ASSIGNMENT — Set down the data again in full, keeping every line exactly as it is.

######

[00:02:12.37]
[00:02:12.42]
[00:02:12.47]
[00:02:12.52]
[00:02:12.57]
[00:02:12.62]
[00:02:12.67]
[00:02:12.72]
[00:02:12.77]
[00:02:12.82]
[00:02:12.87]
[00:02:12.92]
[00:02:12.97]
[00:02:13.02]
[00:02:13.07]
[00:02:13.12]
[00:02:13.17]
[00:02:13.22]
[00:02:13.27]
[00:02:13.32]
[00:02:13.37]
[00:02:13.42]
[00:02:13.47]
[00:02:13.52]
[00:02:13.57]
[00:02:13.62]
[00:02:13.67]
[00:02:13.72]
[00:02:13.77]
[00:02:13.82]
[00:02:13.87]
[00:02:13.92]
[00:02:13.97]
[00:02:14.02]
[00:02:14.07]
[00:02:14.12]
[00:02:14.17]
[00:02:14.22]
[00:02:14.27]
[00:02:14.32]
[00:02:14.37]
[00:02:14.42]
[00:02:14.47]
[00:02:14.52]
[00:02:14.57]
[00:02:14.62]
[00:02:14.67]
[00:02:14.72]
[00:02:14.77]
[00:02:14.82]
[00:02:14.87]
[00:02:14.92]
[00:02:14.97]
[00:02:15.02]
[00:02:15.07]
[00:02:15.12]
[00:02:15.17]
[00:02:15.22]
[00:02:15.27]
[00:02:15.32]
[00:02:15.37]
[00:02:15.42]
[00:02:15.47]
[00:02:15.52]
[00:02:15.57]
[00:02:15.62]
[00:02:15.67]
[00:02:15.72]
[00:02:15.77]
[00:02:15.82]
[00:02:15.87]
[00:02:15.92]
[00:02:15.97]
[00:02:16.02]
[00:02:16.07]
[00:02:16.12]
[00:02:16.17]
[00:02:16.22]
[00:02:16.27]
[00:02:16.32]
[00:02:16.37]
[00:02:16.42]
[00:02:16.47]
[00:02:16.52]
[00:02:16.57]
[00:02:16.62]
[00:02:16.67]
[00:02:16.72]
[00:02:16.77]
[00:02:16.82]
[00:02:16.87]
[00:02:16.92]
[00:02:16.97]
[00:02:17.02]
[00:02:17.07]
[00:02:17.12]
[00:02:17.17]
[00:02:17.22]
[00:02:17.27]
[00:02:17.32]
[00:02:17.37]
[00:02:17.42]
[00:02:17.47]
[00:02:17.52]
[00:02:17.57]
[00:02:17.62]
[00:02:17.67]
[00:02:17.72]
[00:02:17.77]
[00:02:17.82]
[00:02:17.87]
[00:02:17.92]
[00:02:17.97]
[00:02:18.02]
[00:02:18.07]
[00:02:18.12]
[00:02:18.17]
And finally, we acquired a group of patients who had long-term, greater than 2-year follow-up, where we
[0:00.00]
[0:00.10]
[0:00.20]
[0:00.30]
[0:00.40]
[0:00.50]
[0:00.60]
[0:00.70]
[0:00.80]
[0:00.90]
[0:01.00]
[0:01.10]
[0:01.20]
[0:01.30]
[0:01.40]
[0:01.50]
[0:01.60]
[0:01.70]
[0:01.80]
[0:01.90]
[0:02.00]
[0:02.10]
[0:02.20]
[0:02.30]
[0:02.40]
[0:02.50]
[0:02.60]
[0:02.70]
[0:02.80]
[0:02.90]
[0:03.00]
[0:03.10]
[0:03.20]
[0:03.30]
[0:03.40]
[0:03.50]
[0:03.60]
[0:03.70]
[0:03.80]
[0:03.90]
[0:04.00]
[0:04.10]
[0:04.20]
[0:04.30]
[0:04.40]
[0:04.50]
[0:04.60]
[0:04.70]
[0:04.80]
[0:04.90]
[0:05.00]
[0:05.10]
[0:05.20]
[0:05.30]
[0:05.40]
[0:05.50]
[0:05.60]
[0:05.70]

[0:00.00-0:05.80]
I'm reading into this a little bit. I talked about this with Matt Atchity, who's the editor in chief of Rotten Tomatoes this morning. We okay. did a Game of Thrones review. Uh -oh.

######

PROBLEM SOLUTION —
[00:02:12.37]
[00:02:12.42]
[00:02:12.47]
[00:02:12.52]
[00:02:12.57]
[00:02:12.62]
[00:02:12.67]
[00:02:12.72]
[00:02:12.77]
[00:02:12.82]
[00:02:12.87]
[00:02:12.92]
[00:02:12.97]
[00:02:13.02]
[00:02:13.07]
[00:02:13.12]
[00:02:13.17]
[00:02:13.22]
[00:02:13.27]
[00:02:13.32]
[00:02:13.37]
[00:02:13.42]
[00:02:13.47]
[00:02:13.52]
[00:02:13.57]
[00:02:13.62]
[00:02:13.67]
[00:02:13.72]
[00:02:13.77]
[00:02:13.82]
[00:02:13.87]
[00:02:13.92]
[00:02:13.97]
[00:02:14.02]
[00:02:14.07]
[00:02:14.12]
[00:02:14.17]
[00:02:14.22]
[00:02:14.27]
[00:02:14.32]
[00:02:14.37]
[00:02:14.42]
[00:02:14.47]
[00:02:14.52]
[00:02:14.57]
[00:02:14.62]
[00:02:14.67]
[00:02:14.72]
[00:02:14.77]
[00:02:14.82]
[00:02:14.87]
[00:02:14.92]
[00:02:14.97]
[00:02:15.02]
[00:02:15.07]
[00:02:15.12]
[00:02:15.17]
[00:02:15.22]
[00:02:15.27]
[00:02:15.32]
[00:02:15.37]
[00:02:15.42]
[00:02:15.47]
[00:02:15.52]
[00:02:15.57]
[00:02:15.62]
[00:02:15.67]
[00:02:15.72]
[00:02:15.77]
[00:02:15.82]
[00:02:15.87]
[00:02:15.92]
[00:02:15.97]
[00:02:16.02]
[00:02:16.07]
[00:02:16.12]
[00:02:16.17]
[00:02:16.22]
[00:02:16.27]
[00:02:16.32]
[00:02:16.37]
[00:02:16.42]
[00:02:16.47]
[00:02:16.52]
[00:02:16.57]
[00:02:16.62]
[00:02:16.67]
[00:02:16.72]
[00:02:16.77]
[00:02:16.82]
[00:02:16.87]
[00:02:16.92]
[00:02:16.97]
[00:02:17.02]
[00:02:17.07]
[00:02:17.12]
[00:02:17.17]
[00:02:17.22]
[00:02:17.27]
[00:02:17.32]
[00:02:17.37]
[00:02:17.42]
[00:02:17.47]
[00:02:17.52]
[00:02:17.57]
[00:02:17.62]
[00:02:17.67]
[00:02:17.72]
[00:02:17.77]
[00:02:17.82]
[00:02:17.87]
[00:02:17.92]
[00:02:17.97]
[00:02:18.02]
[00:02:18.07]
[00:02:18.12]
[00:02:18.17]
And finally, we acquired a group of patients who had long-term, greater than 2-year follow-up, where we
[0:00.00]
[0:00.10]
[0:00.20]
[0:00.30]
[0:00.40]
[0:00.50]
[0:00.60]
[0:00.70]
[0:00.80]
[0:00.90]
[0:01.00]
[0:01.10]
[0:01.20]
[0:01.30]
[0:01.40]
[0:01.50]
[0:01.60]
[0:01.70]
[0:01.80]
[0:01.90]
[0:02.00]
[0:02.10]
[0:02.20]
[0:02.30]
[0:02.40]
[0:02.50]
[0:02.60]
[0:02.70]
[0:02.80]
[0:02.90]
[0:03.00]
[0:03.10]
[0:03.20]
[0:03.30]
[0:03.40]
[0:03.50]
[0:03.60]
[0:03.70]
[0:03.80]
[0:03.90]
[0:04.00]
[0:04.10]
[0:04.20]
[0:04.30]
[0:04.40]
[0:04.50]
[0:04.60]
[0:04.70]
[0:04.80]
[0:04.90]
[0:05.00]
[0:05.10]
[0:05.20]
[0:05.30]
[0:05.40]
[0:05.50]
[0:05.60]
[0:05.70]

[0:00.00-0:05.80]
I'm reading into this a little bit. I talked about this with Matt Atchity, who's the editor in chief of Rotten Tomatoes this morning. We okay. did a Game of Thrones review. Uh -oh.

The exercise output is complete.